Financial markets are betting the Bank of England will more than double interest rates by May next year as concern grows over further rising inflation in the UK .
The change in expectations in the swap market – which anticipates interest rates of 4% in May compared to 1.75% today – is among the most significant fluctuations in recent years.
The change in expectations, fueled by persistent increases in expected inflation and soaring energy prices, was reflected in other markets. In the UK gilt market, the government’s cost of two-year borrowing has risen by more than a percentage point this month, the biggest rise recorded by Bloomberg since 1992.
Market moves will be reflected in the cost of corporate borrowing and fixed rate mortgages, hurting businesses and households even before the BoE makes interest rate decisions in the months ahead.
Higher borrowing costs will further dampen UK economic activity and the finances of households and businesses which are already suffering from high energy, fuel and food prices – although City economists expect less rate hikes.
Traders in the overnight index swap market, which set prices based on expectations of future official interest rates, are now betting that interest rates will rise to 2.75% by the meeting of November of the BoE before reaching 4% in May.
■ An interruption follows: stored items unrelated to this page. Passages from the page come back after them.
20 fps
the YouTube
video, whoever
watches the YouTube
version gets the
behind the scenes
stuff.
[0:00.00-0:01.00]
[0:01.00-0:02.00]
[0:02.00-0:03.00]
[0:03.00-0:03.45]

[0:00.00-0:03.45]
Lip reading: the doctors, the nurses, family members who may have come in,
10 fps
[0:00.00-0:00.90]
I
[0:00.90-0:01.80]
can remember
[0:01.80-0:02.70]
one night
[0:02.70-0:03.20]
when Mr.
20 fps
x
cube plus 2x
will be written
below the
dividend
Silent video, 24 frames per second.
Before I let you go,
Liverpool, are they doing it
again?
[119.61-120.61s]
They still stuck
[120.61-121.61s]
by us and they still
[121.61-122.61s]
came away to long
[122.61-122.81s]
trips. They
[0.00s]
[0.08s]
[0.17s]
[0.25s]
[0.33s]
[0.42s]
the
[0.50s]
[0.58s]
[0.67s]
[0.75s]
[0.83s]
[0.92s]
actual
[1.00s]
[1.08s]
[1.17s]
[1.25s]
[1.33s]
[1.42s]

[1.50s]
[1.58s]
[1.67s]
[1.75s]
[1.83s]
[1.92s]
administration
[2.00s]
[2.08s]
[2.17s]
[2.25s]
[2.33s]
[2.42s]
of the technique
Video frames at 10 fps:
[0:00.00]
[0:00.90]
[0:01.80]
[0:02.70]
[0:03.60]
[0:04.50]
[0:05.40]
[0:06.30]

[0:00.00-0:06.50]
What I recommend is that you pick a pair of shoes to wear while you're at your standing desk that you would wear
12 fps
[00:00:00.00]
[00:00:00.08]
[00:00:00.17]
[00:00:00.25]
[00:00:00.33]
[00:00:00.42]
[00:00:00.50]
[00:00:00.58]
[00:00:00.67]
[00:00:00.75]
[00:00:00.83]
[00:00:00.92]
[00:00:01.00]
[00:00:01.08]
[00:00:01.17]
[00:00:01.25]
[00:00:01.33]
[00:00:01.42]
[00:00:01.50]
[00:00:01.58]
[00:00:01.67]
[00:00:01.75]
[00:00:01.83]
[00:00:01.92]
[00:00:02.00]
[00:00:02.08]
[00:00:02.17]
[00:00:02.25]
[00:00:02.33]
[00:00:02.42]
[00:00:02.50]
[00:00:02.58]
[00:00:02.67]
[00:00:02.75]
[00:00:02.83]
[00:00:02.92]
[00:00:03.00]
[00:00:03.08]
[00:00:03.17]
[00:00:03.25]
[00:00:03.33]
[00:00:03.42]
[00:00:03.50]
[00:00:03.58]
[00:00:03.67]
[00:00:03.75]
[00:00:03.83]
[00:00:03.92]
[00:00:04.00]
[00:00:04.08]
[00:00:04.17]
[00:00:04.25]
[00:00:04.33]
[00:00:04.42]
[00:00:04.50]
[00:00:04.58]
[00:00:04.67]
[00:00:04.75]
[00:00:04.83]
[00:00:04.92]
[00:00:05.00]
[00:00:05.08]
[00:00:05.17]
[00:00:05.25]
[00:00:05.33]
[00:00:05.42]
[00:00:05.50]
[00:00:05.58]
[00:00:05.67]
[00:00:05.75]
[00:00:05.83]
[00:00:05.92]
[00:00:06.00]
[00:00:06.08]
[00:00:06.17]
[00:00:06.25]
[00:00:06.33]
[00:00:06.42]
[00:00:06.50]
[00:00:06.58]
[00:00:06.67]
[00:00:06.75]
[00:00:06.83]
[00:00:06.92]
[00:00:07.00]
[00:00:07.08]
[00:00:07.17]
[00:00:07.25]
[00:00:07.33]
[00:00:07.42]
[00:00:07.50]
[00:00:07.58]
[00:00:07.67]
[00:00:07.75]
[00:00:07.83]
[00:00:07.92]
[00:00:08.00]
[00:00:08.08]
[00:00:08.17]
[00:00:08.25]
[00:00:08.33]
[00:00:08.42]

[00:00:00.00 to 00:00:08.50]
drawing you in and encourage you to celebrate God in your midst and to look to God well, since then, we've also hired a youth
Separately, the yield on two-year government bonds – indicating the average interest rate over the next 24 months – is now trading at 2.94%, down from 1.83% just a month ago.
“It’s been one-way traffic since the beginning of August,” Matthew Russell, bond fund manager at M&G Investments, said of the gilt moves. “The movements have been excessive.”
Traders grew concerned as UK inflation beat expectations almost every month this year, hitting 10.1% in July.
Russell said Citigroup’s forecast that UK inflation will hit 18.6% next year “has drawn a lot of attention to the [short duration] gilt and which, combined with the situation of the energy markets in Europe, as well as the low summer liquidity on the markets, explain the sharp rise in gilt [yields]”.
As energy prices continue to put pressure on inflation, the new retail price cap for gas and electricity from October to December will be announced on Friday. Analysts expect Ofgem, the sector regulator, to push the annual cost of energy for an average household from £1,971 to over £3,500.
Traders in the government bond and interest rate futures markets pushed interest rate expectations higher with every bad inflation news.
Craig Inches, head of rates and cash at Royal London Asset Management, said the forecast that the BoE would hike rates to 4% was reasonable. “I just don’t see a near-term situation where inflationary pressures are going to subside,” he said.
Financial market forecasts for interest rates reflect comments from the central bank that it would be willing to act “forcefully” if it felt inflation had become entrenched in business and household expectations.
Economists are much less willing to bet on the BoE being so aggressive on monetary tightening. The consensus among city economists is that interest rates will peak at 2.5%, but expectations are changing.
Paul Dales, chief UK economist at Capital Economics, who expects interest rates to hit 3%, said market expectations had “jumped” in recent weeks.
“At this point, I wouldn’t really want to rule anything out,” Dales said. He added that although interest rates of 4% were no longer “completely implausible. . . history shows that markets tend to exaggerate the magnitude of tightening cycles. So at the moment, I feel like the markets have gone a bit too far.”